## What you have to do
The answer must be the full listing, word for word, with no pictures in it.

## Data supplied
::::
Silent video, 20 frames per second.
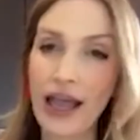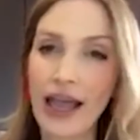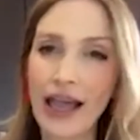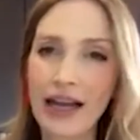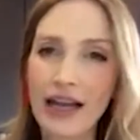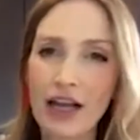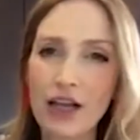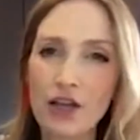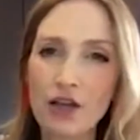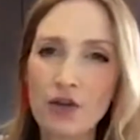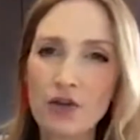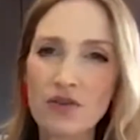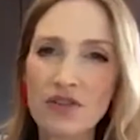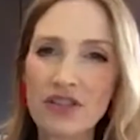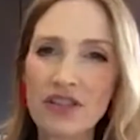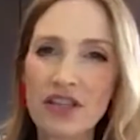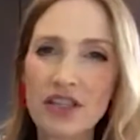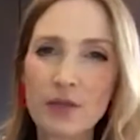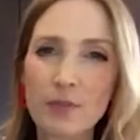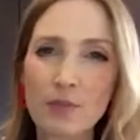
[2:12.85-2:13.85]
And I
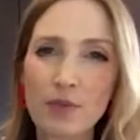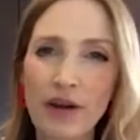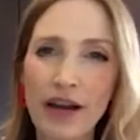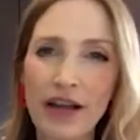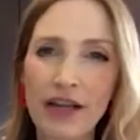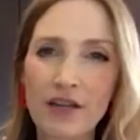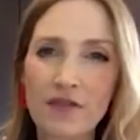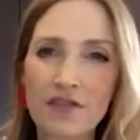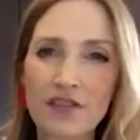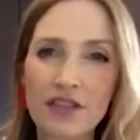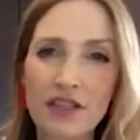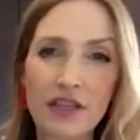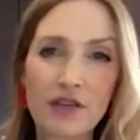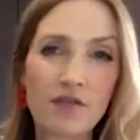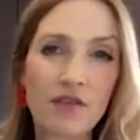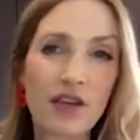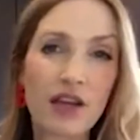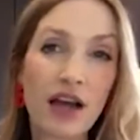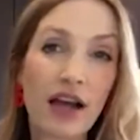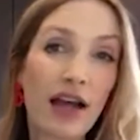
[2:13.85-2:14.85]
use this brand of
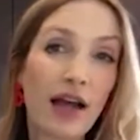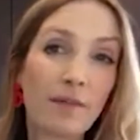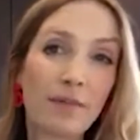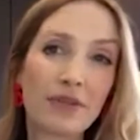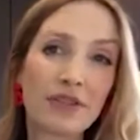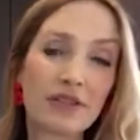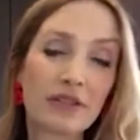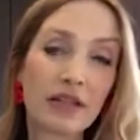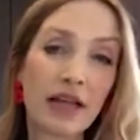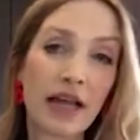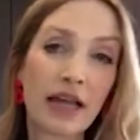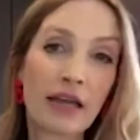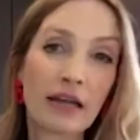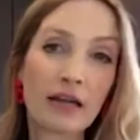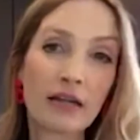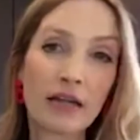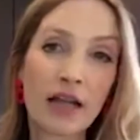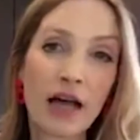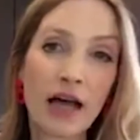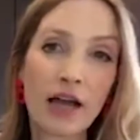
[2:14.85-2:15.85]
stevia. I happen to like it
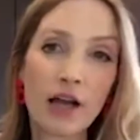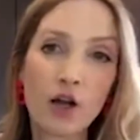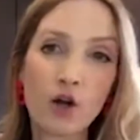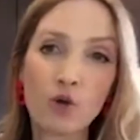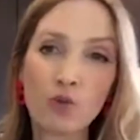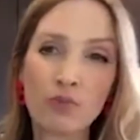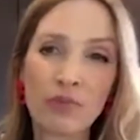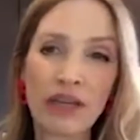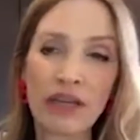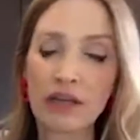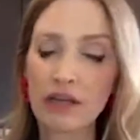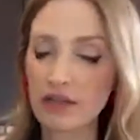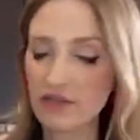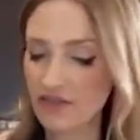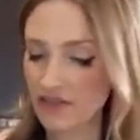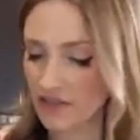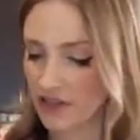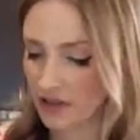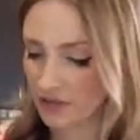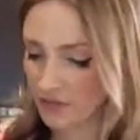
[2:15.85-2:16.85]
a lot, Omika
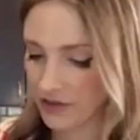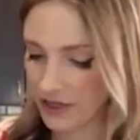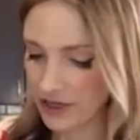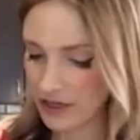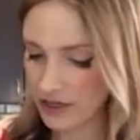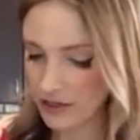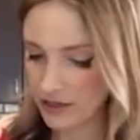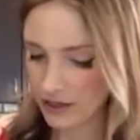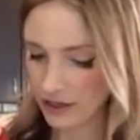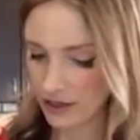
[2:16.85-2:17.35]
stevia.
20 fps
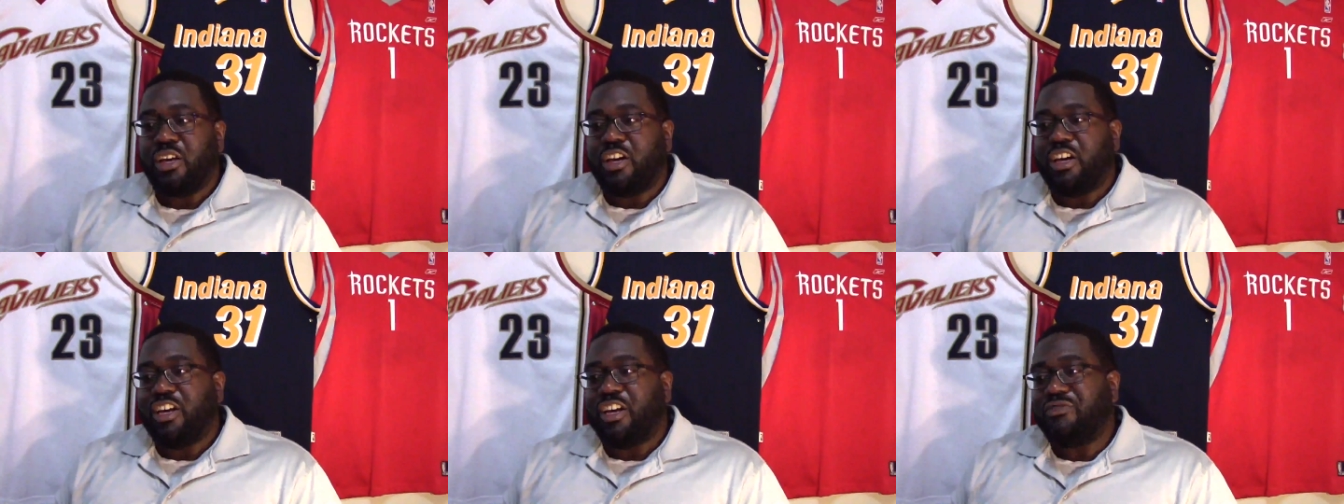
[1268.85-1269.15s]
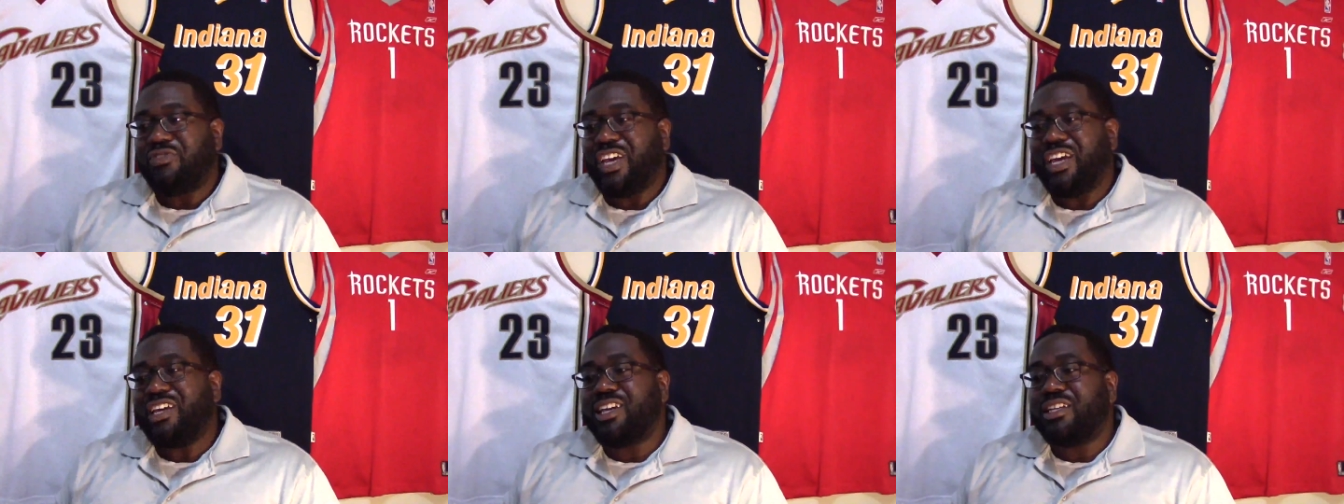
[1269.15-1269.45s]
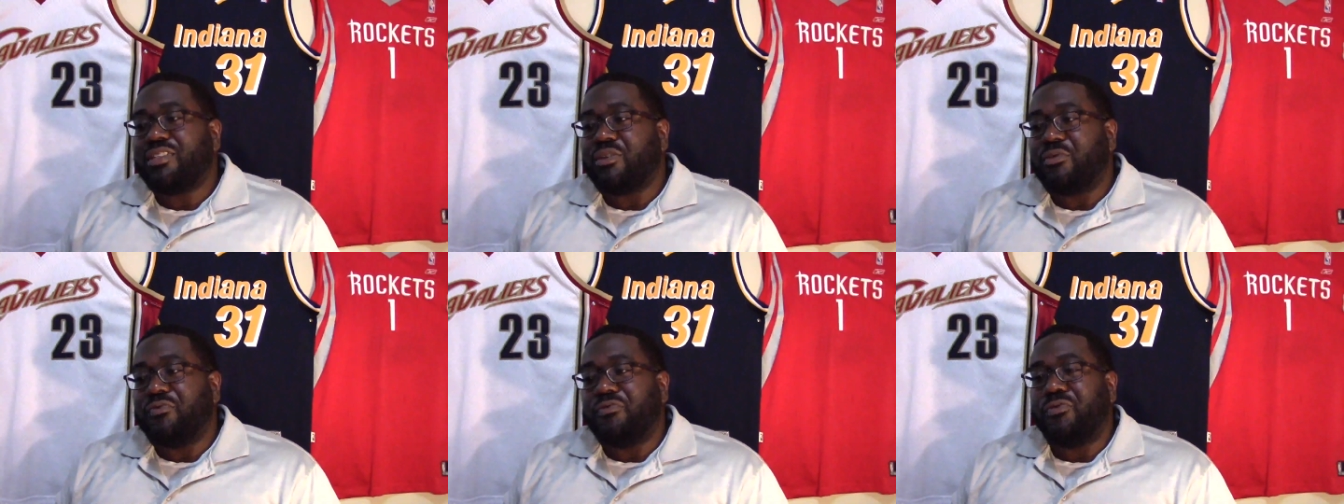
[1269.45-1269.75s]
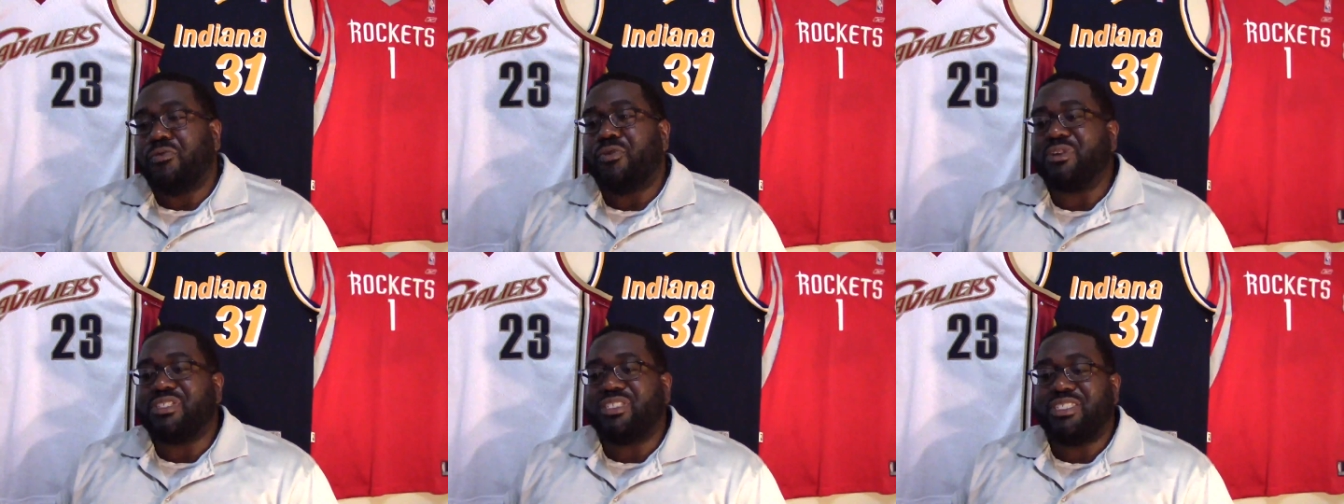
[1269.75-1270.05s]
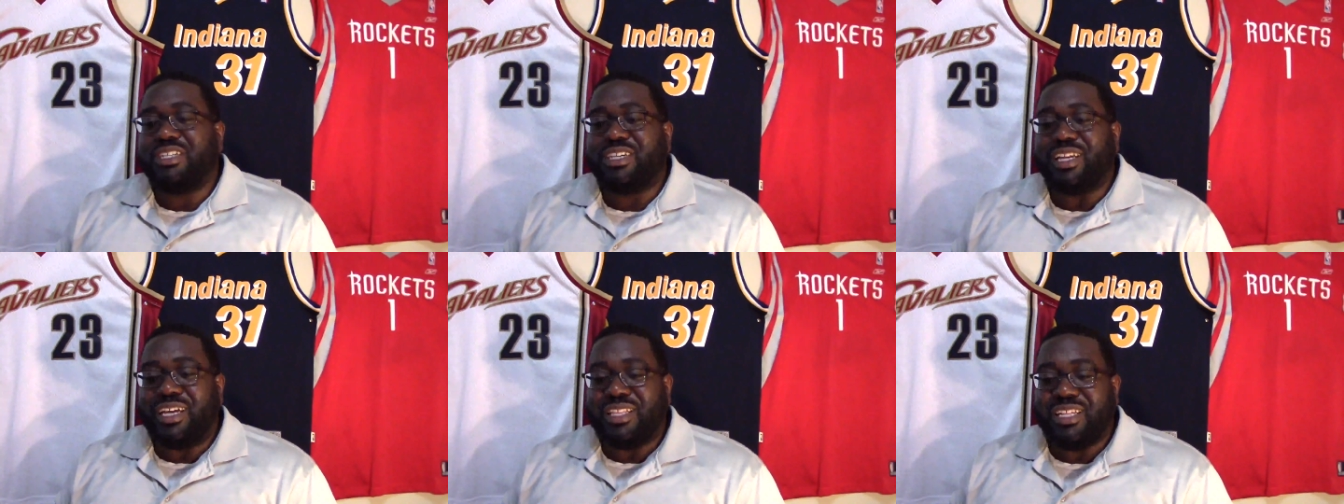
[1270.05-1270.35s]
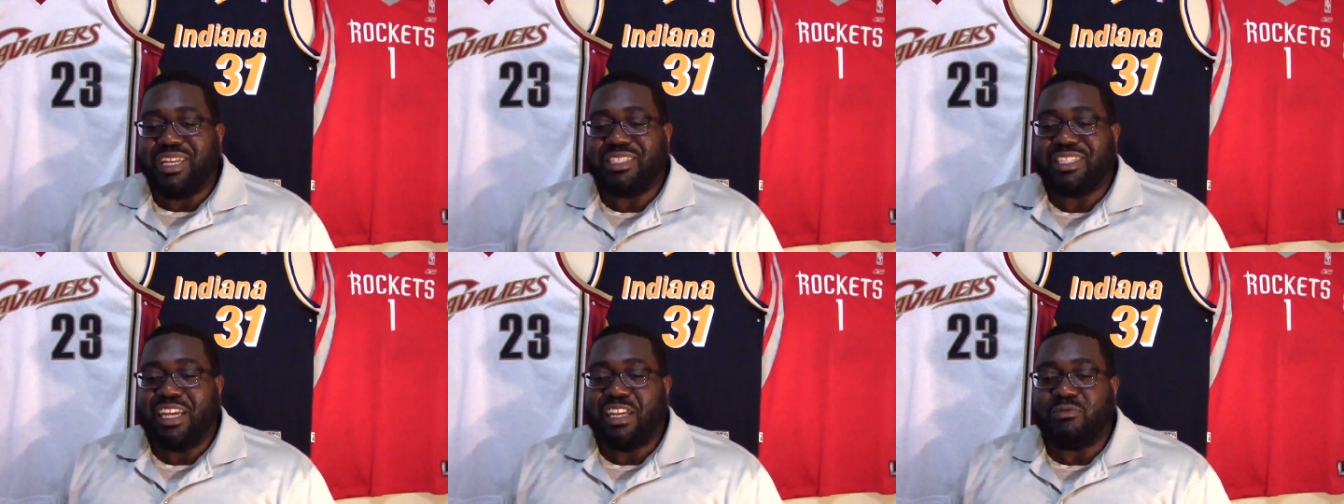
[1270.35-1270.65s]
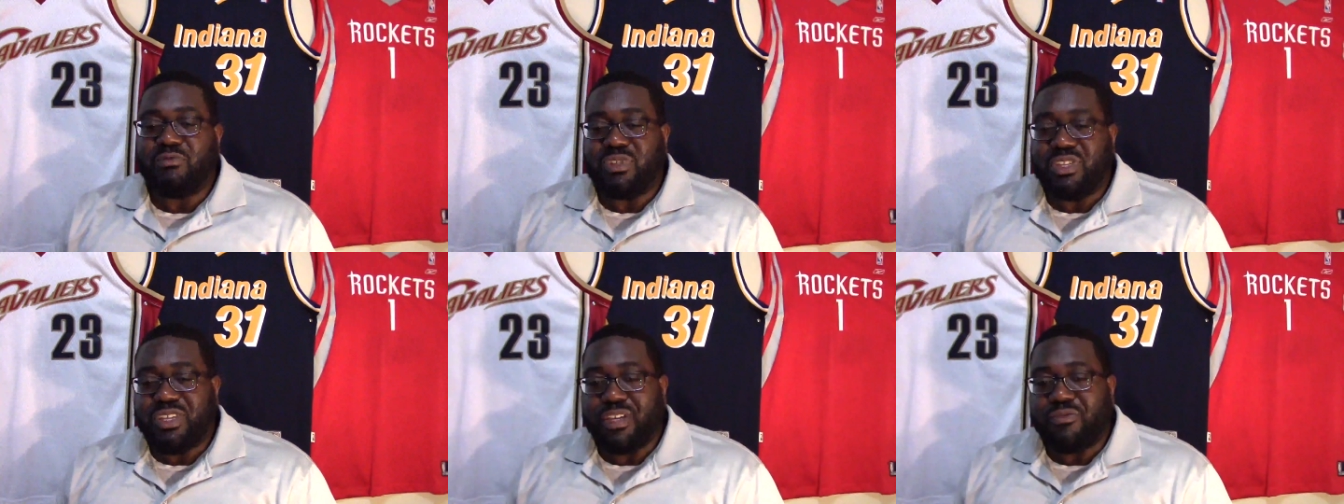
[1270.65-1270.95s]
If they get the 4th seed, I think they
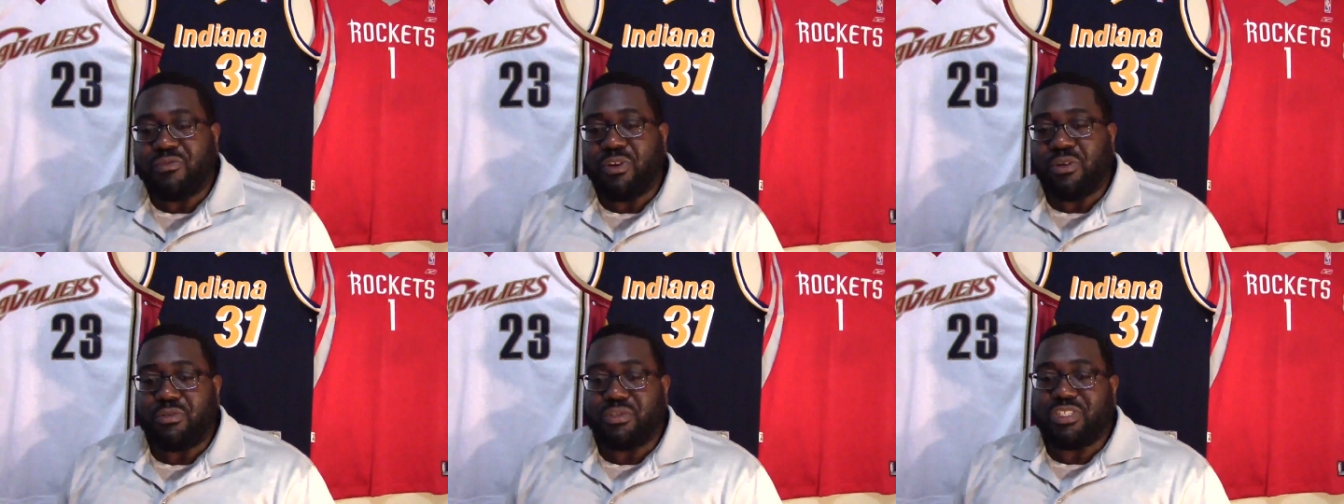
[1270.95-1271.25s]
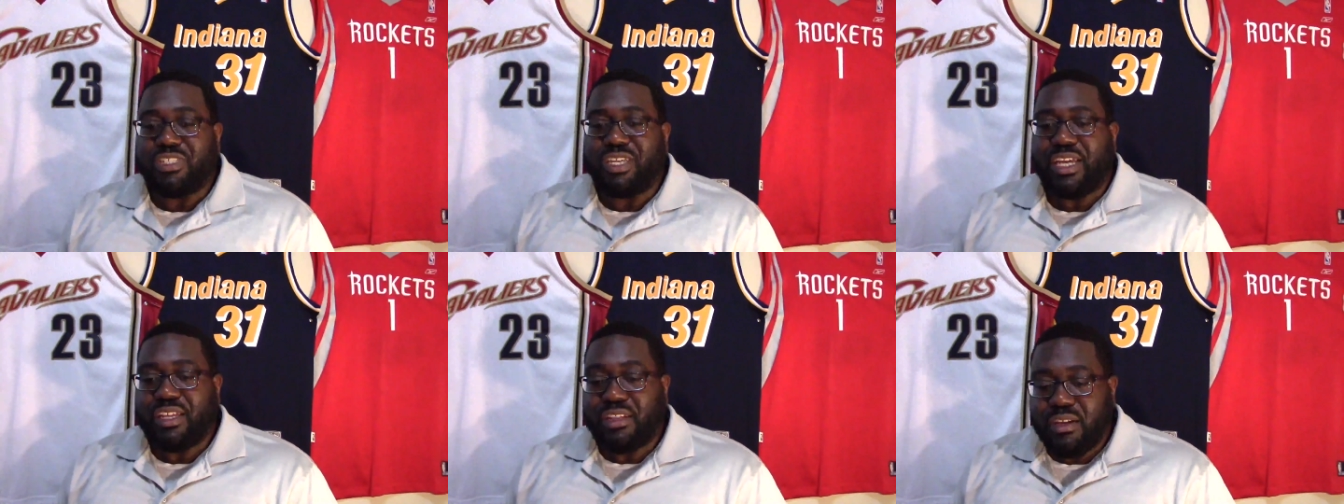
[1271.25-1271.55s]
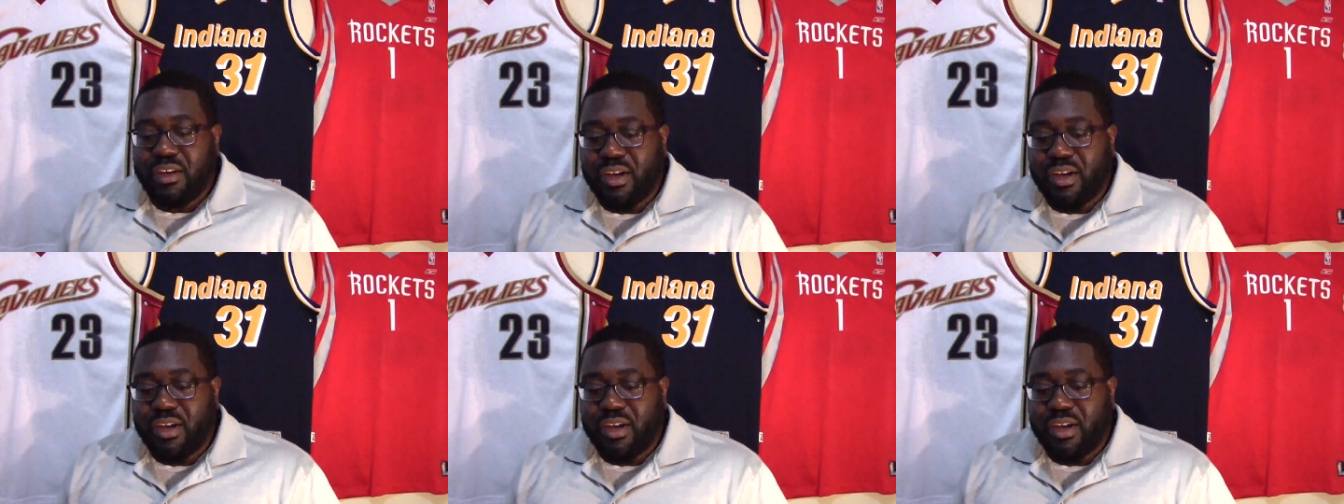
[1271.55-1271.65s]
would give Golden State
::::
## Exercise solution
Silent video, 20 frames per second.
[2:12.85-2:13.85]
And I
[2:13.85-2:14.85]
use this brand of
[2:14.85-2:15.85]
stevia. I happen to like it
[2:15.85-2:16.85]
a lot, Omika
[2:16.85-2:17.35]
stevia.
20 fps
[1268.85-1269.15s]
[1269.15-1269.45s]
[1269.45-1269.75s]
[1269.75-1270.05s]
[1270.05-1270.35s]
[1270.35-1270.65s]
[1270.65-1270.95s]
If they get the 4th seed, I think they
[1270.95-1271.25s]
[1271.25-1271.55s]
[1271.55-1271.65s]
would give Golden State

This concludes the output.